-- WORK ORDER --
Copy every record below exactly.

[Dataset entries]
......

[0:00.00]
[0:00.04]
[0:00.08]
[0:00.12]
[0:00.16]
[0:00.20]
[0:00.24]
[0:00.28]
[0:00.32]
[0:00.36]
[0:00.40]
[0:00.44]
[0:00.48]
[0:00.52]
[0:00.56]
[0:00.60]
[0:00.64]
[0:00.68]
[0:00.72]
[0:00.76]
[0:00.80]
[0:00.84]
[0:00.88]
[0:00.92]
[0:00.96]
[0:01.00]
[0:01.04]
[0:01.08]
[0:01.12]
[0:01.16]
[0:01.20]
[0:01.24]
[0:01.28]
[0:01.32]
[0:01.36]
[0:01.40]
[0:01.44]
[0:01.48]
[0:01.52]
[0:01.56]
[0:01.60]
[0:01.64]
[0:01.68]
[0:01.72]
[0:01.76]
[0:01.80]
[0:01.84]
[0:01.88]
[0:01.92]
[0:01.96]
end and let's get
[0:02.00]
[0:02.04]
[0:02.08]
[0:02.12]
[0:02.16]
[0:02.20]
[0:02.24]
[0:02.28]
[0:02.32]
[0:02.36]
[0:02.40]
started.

......

-- RESULT --
[0:00.00]
[0:00.04]
[0:00.08]
[0:00.12]
[0:00.16]
[0:00.20]
[0:00.24]
[0:00.28]
[0:00.32]
[0:00.36]
[0:00.40]
[0:00.44]
[0:00.48]
[0:00.52]
[0:00.56]
[0:00.60]
[0:00.64]
[0:00.68]
[0:00.72]
[0:00.76]
[0:00.80]
[0:00.84]
[0:00.88]
[0:00.92]
[0:00.96]
[0:01.00]
[0:01.04]
[0:01.08]
[0:01.12]
[0:01.16]
[0:01.20]
[0:01.24]
[0:01.28]
[0:01.32]
[0:01.36]
[0:01.40]
[0:01.44]
[0:01.48]
[0:01.52]
[0:01.56]
[0:01.60]
[0:01.64]
[0:01.68]
[0:01.72]
[0:01.76]
[0:01.80]
[0:01.84]
[0:01.88]
[0:01.92]
[0:01.96]
end and let's get
[0:02.00]
[0:02.04]
[0:02.08]
[0:02.12]
[0:02.16]
[0:02.20]
[0:02.24]
[0:02.28]
[0:02.32]
[0:02.36]
[0:02.40]
started.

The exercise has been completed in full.